Government unveils gender pay gap reporting rules for large employers

League tables set to highlight poor performers in a bid to drive change

From 2018, companies with more than 250 employees will be required to make their gender pay gap publically available online, the government has announced.

Employers that fail to address gender pay disparities will also be highlighted in new league tables intended to drive progress.

As part of the long-awaited draft regulations on gender pay gap reporting, women and equalities minister Nicky Morgan said as well as forcing medium to large sized companies to publish their gender pay and bonus pay gap details on an annual basis, organisations will also be forced to publish how many women and men are in each pay range.

To highlight where the gap falls across the UK, companies’ pay gaps will be ranked by sector, in a league table that will allow women to see where the gap is and is not being addressed.

Morgan said she was “calling on women across Britain to use their position as employees and consumers to demand more from businesses, ensuring their talents are given the recognition and reward they deserve”.

According to the latest ONS Annual Survey of Hours and Earnings, the gender pay gap for median earnings of full-time and part-time employees combined stands at 19.2 per cent, unchanged since 2014. At this current rate of change the TUC predicts it’ll take 47 years to reach gender pay parity across the UK.

Kathryn Nawrockyi, gender equality director at Business in the Community, said compulsory reporting would lead to a reduction in bias and introduce greater transparency in decision-making, not only in pay, but in recruitment, performance appraisals and promotion decisions.
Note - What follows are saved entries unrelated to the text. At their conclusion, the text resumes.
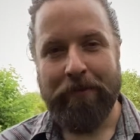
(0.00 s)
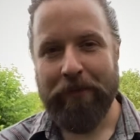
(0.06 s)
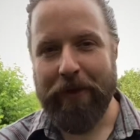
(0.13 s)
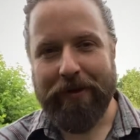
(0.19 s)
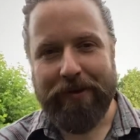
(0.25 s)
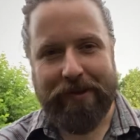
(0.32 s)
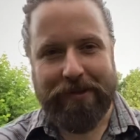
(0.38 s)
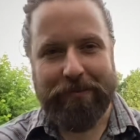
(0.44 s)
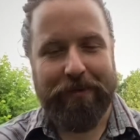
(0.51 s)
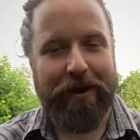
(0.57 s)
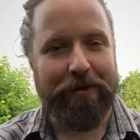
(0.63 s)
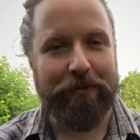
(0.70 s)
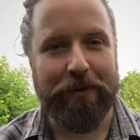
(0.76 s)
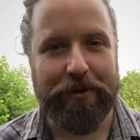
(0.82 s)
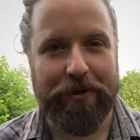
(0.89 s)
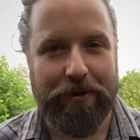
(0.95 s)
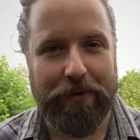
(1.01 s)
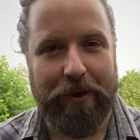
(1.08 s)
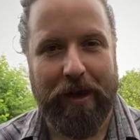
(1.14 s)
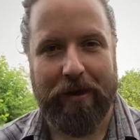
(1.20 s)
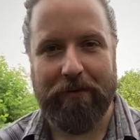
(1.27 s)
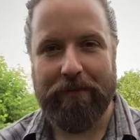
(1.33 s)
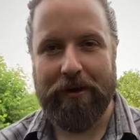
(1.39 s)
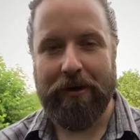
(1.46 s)
Now, it doesn't matter whether you
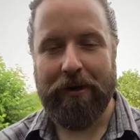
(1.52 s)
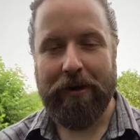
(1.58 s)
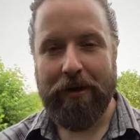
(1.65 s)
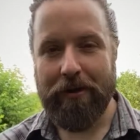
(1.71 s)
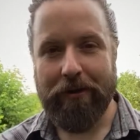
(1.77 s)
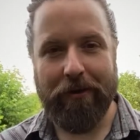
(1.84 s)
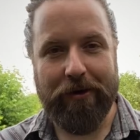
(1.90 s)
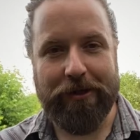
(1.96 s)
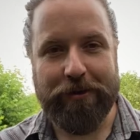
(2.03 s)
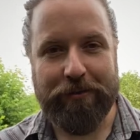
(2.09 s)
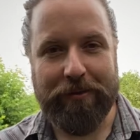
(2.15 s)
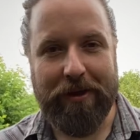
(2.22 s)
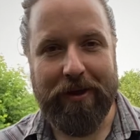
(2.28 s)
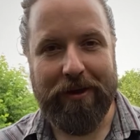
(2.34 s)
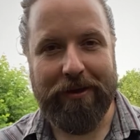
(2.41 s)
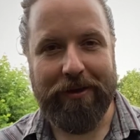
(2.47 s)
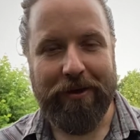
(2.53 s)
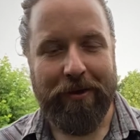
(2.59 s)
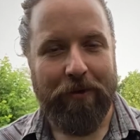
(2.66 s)
have a large plot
“Asking employers to publish earnings distribution by quartile will clearly show where there are too many men at the top of organisations and too few women,” she said.

But Frances O’Grady, general secretary of the TUC said there was “no need” to delay the reporting until 2018, and suggested that bosses should be made to explain why pay gaps exist in their organisation, rather than just publishing an annual figure.

While the CIPD welcomed the additional reporting details announced by the government, Dianah Worman, diversity adviser at the CIPD, said the institute was “concerned about the use of league tables across economic sectors to highlight problems”.

“It could disincentivise women from exploring opportunities in the very areas government wants to see more women working in, to remove the gender pay gap,” she said. “Also, the use of naming and shaming as a sanction against organisations for failing to report what they find could also hinder meaningful and sustainable change. It might encourage quick fixes which could be inaccurate reflections of real progress.”

Morgan said a new £500,000 support package would be introduced to help companies implement the regulations, and a new ministerial group will be set up to evaluate how the government supports women into work.

There will also be targeted support for male-dominated industries such as STEM, where the government has also pledged to see an extra 15,000 entries by girls to maths and sciences by 2020 – a 20 per cent increase on current numbers.